The spectacular over-reaction to the volcanic ash was caused by confusion and panic at the British Civil Aviation Authority where a radical changeover of its top personnel was taking place.

In 2008 the Transport Department set Sir Joseph Pilling of the Northern Ireland Office the task of carrying out an “independent” strategic review of the CAA. His rather bizarre conclusion was that it would be a good idea to clear out the experienced male officials and replace them with a more politically correct gender balance.

Thus Transport Secretary Andrew Adonis decided a few months ago that the great quango-hopper Dame Deirdre Hutton should be parachuted in from the Food Standards Agency to chair the CAA. He followed this disastrous move by the equally unlikely appointment of Andrew Haines as the Chief Executive. Haines’ background was our dreadful railway system where he had run South West Trains.

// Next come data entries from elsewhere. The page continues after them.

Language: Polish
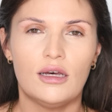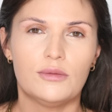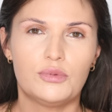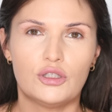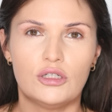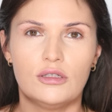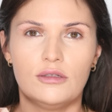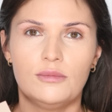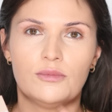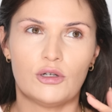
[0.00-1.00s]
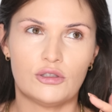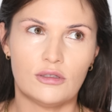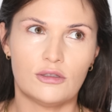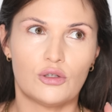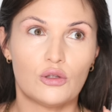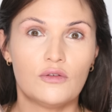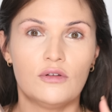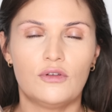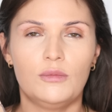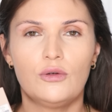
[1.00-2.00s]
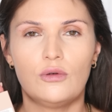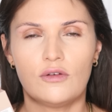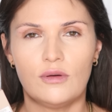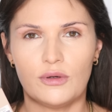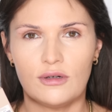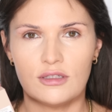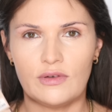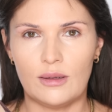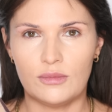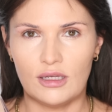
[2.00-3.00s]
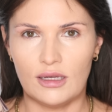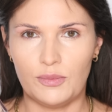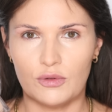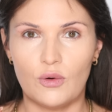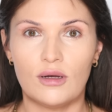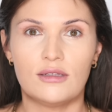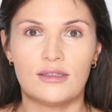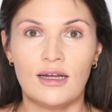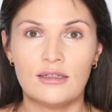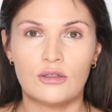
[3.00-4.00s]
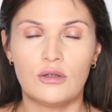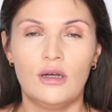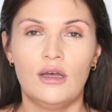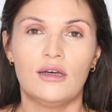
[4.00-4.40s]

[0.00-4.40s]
e, przy właśnie środowym filmiku, jak Wam pokazywałam te podkłady z DASO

Most people would expect the Chairman and CEO of the Civil Aviation Authority to have at least some knowledge of aviation but this is the Gordon Brown government and they do things differently.

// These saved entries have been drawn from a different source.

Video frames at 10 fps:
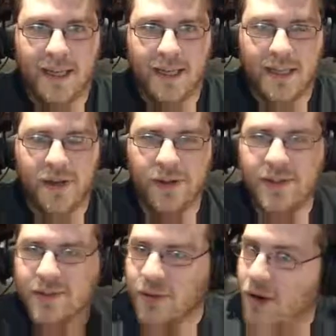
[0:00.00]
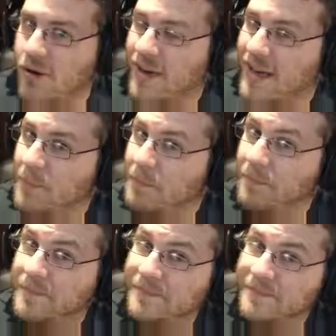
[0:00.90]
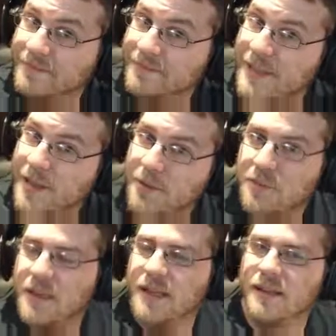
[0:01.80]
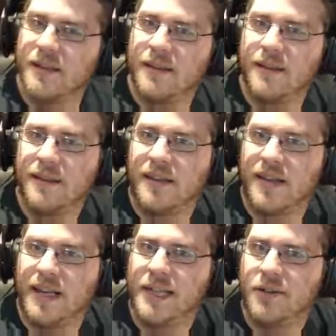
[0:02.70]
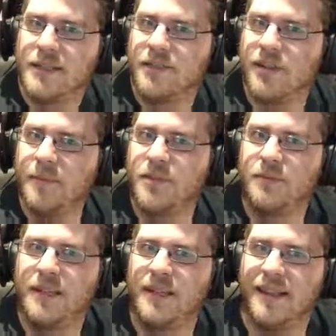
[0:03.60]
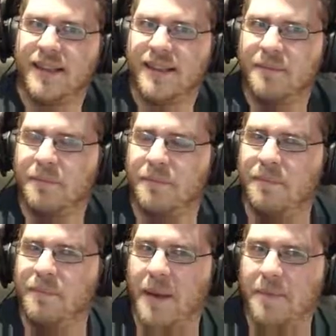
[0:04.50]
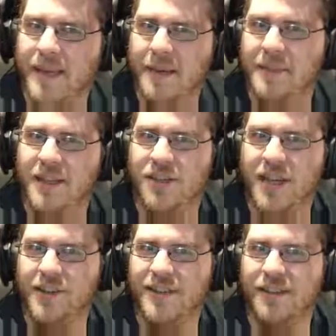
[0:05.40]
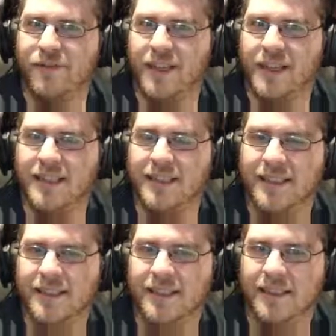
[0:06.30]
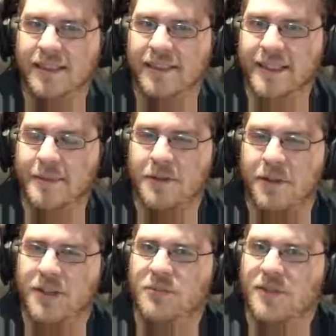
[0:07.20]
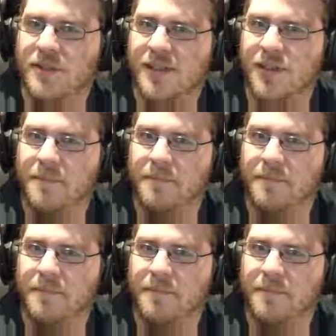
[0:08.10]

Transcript: Könntest du auch, ja. Ich glaube, ich bin. Geradeaus? Geradeaus. Ich glaube, ich bin. Bei mir bin ich der Rest gefahren. Jetzt bin ich mir aber nicht mehr so sicher.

Adding to the confusion, a new Group Director of Safety Regulation had (appropriately) just taken up her post on the 1st of April. The American Gretchen Burrett was the first external appointment to this key post but at least she had some aviation experience having been trained in human factors and safety management.

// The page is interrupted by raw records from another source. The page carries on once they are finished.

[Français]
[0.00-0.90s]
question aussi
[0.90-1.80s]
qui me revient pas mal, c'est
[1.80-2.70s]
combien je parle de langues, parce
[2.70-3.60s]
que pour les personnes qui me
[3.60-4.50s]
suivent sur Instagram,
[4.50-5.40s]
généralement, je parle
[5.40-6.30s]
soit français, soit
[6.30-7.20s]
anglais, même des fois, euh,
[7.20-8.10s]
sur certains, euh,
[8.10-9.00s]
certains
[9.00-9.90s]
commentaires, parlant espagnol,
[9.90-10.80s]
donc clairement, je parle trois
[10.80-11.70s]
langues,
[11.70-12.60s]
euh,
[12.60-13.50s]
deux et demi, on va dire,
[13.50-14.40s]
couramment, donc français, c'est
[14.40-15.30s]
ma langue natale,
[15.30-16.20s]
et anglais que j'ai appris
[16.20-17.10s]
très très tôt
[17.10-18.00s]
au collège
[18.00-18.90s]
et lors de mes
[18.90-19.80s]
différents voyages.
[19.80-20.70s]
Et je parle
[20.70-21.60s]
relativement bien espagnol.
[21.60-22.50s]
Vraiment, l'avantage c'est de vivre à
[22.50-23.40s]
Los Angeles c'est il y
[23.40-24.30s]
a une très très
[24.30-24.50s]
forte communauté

It is difficult to imagine the last chairman Sir Roy McNulty making such a complete horlicks of the ash problem. He had a lifetime’s experience of aviation including being Chief Executive of Short Brothers plc, the Belfast-based aerospace company, President of British Aerospace, and Chairman of the DTI’s Aviation Committee.

In view of this latest fine mess delivered by the usual Downing Street suspects I think British aviation could make a good case for government compensation.